Nothing but the lines below from the one containing "[4:32.20-4:33.20]" through the one containing "[4:40.20-4:41.20]" should appear in the answer, exact and without pictures.

Data shown
↓↓↓
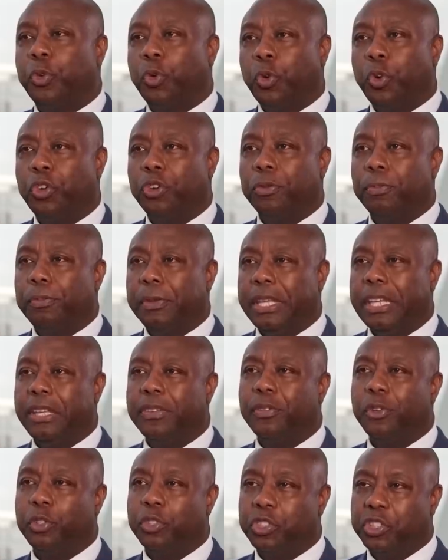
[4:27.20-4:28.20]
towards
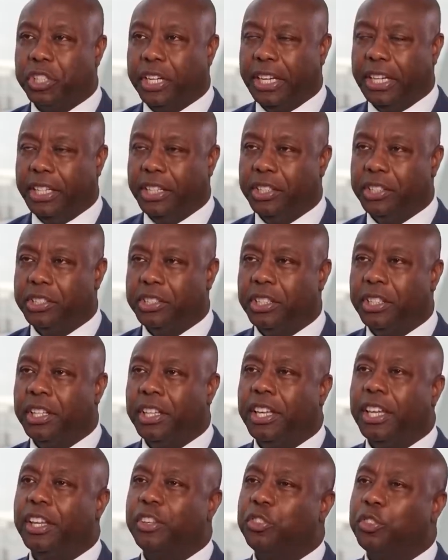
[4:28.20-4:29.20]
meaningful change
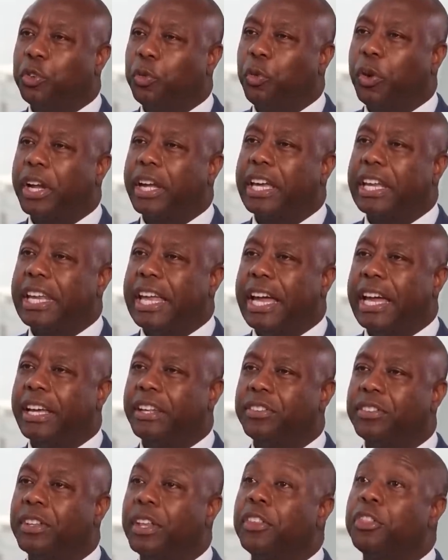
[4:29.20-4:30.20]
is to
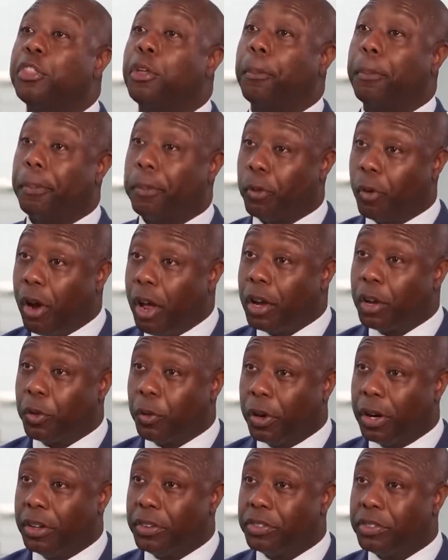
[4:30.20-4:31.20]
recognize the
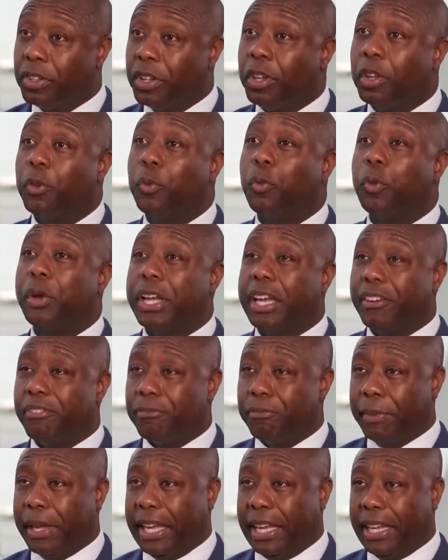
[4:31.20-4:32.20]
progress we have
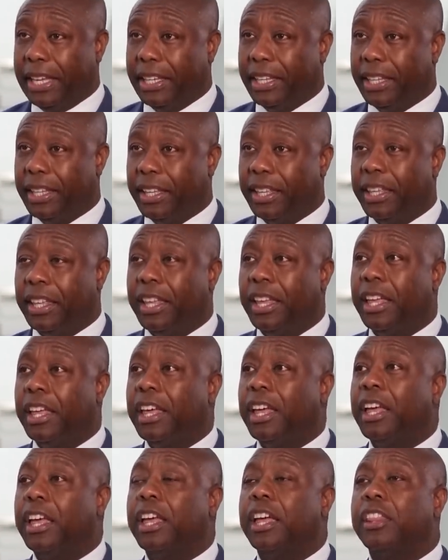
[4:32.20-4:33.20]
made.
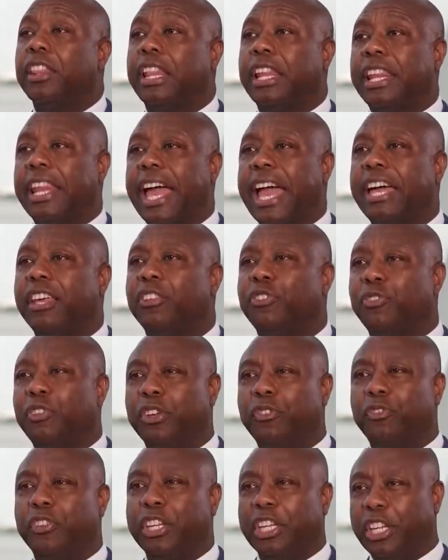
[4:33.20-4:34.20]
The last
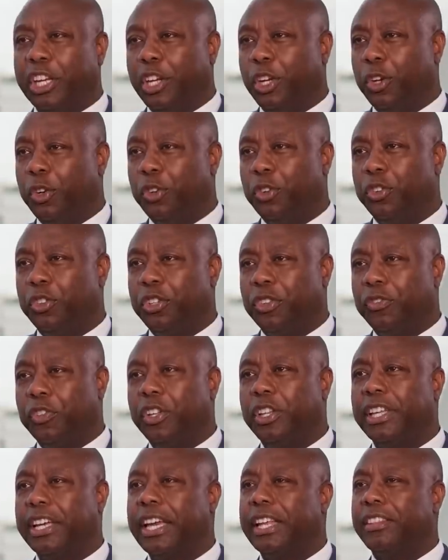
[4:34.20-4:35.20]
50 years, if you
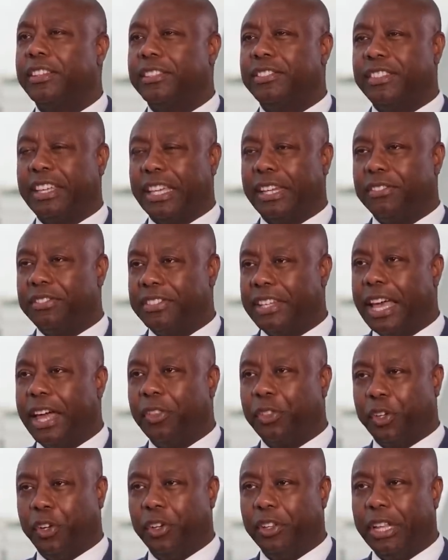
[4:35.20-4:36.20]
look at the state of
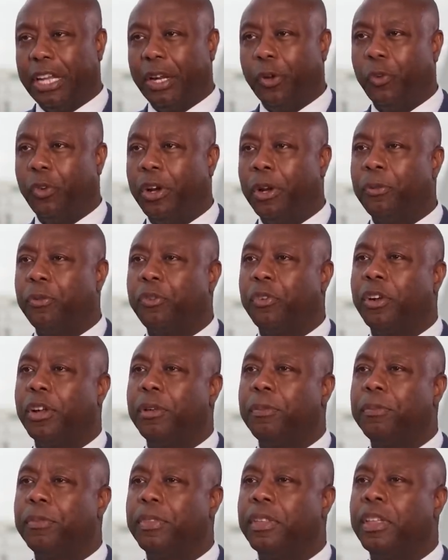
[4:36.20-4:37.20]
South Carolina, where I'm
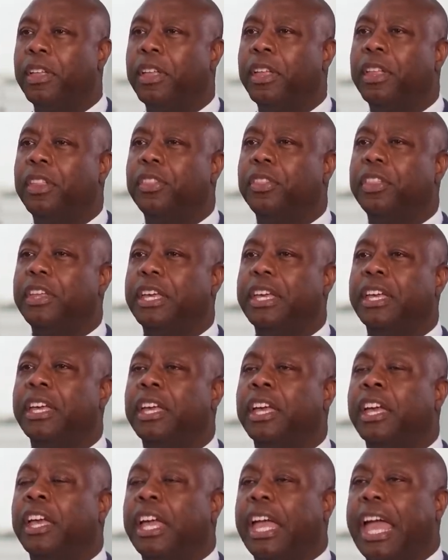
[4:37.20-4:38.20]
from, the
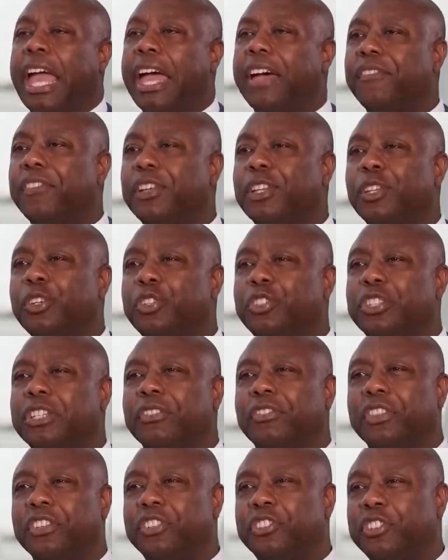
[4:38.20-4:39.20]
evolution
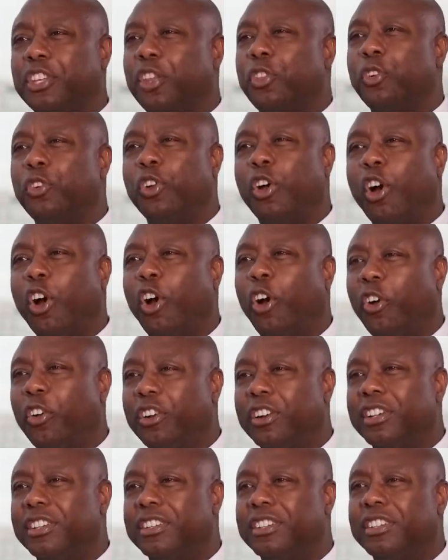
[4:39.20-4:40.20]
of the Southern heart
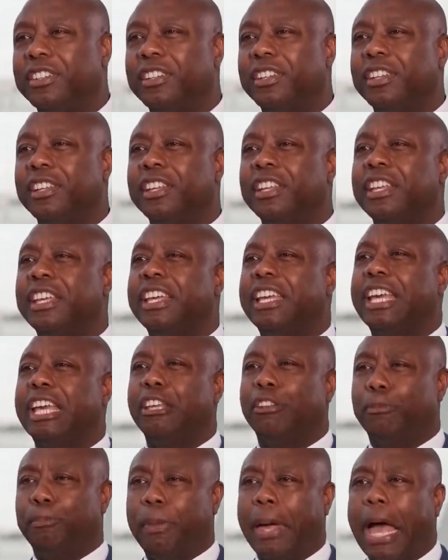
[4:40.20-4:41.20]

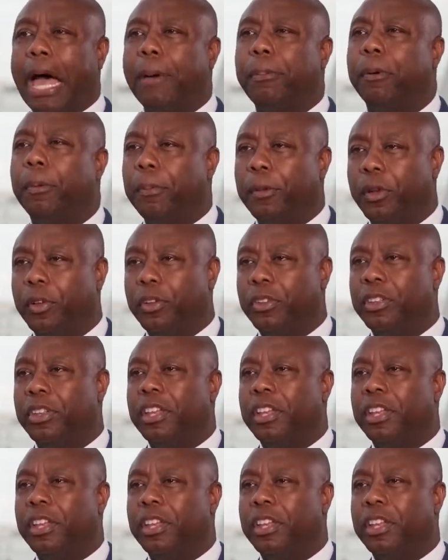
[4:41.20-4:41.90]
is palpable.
↑↑↑
↓↓↓
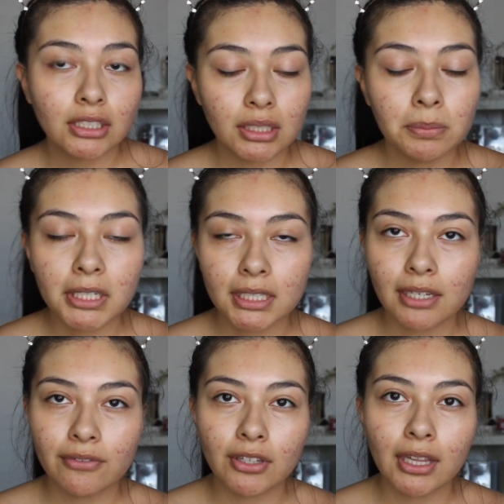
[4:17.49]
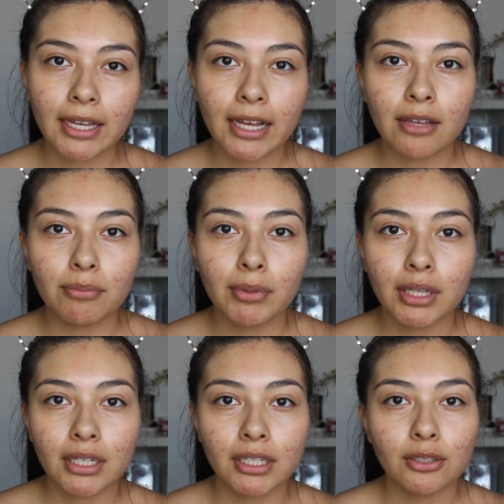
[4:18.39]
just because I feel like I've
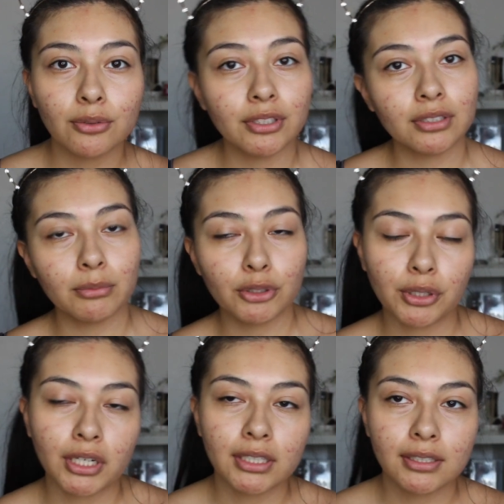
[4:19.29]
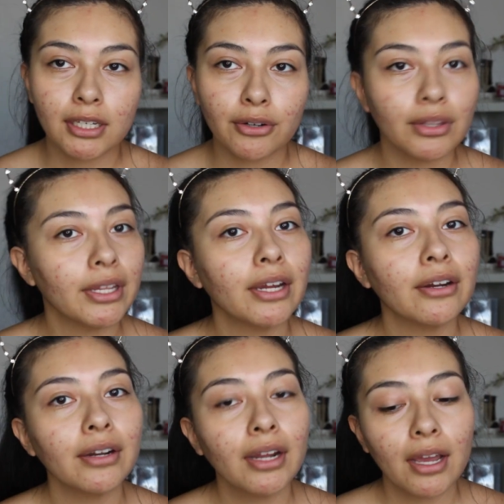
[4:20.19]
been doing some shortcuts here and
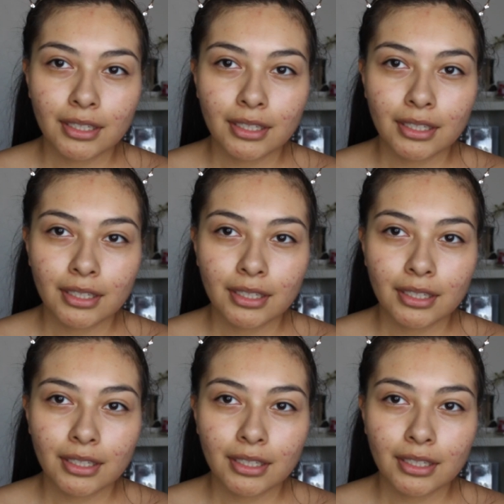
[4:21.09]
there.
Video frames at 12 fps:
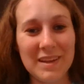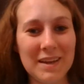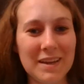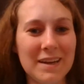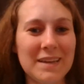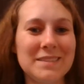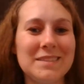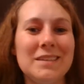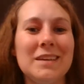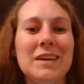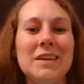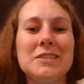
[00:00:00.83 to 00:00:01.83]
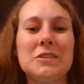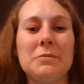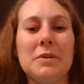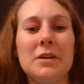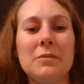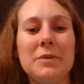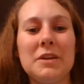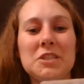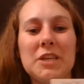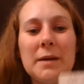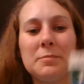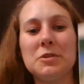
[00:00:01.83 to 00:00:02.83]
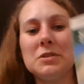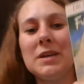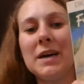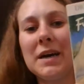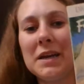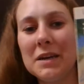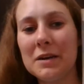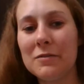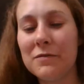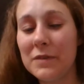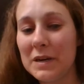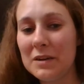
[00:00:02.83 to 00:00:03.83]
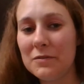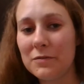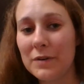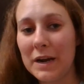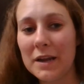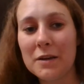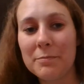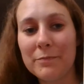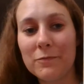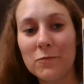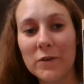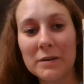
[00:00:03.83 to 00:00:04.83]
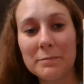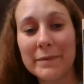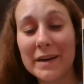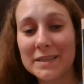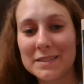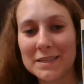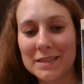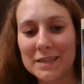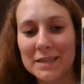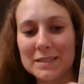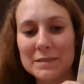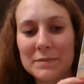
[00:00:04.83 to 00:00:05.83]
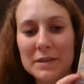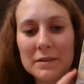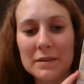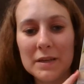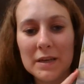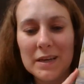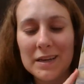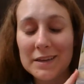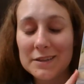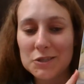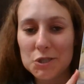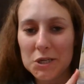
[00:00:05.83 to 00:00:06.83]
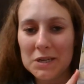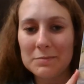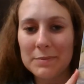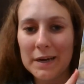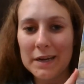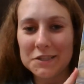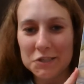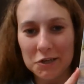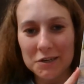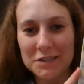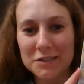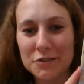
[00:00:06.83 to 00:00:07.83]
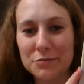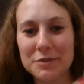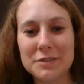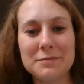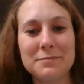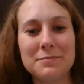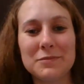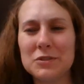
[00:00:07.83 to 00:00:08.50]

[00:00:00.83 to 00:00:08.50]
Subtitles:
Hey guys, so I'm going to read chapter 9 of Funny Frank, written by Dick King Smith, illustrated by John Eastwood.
↑↑↑
Exercise answer
[4:32.20-4:33.20]
made.
[4:33.20-4:34.20]
The last
[4:34.20-4:35.20]
50 years, if you
[4:35.20-4:36.20]
look at the state of
[4:36.20-4:37.20]
South Carolina, where I'm
[4:37.20-4:38.20]
from, the
[4:38.20-4:39.20]
evolution
[4:39.20-4:40.20]
of the Southern heart
[4:40.20-4:41.20]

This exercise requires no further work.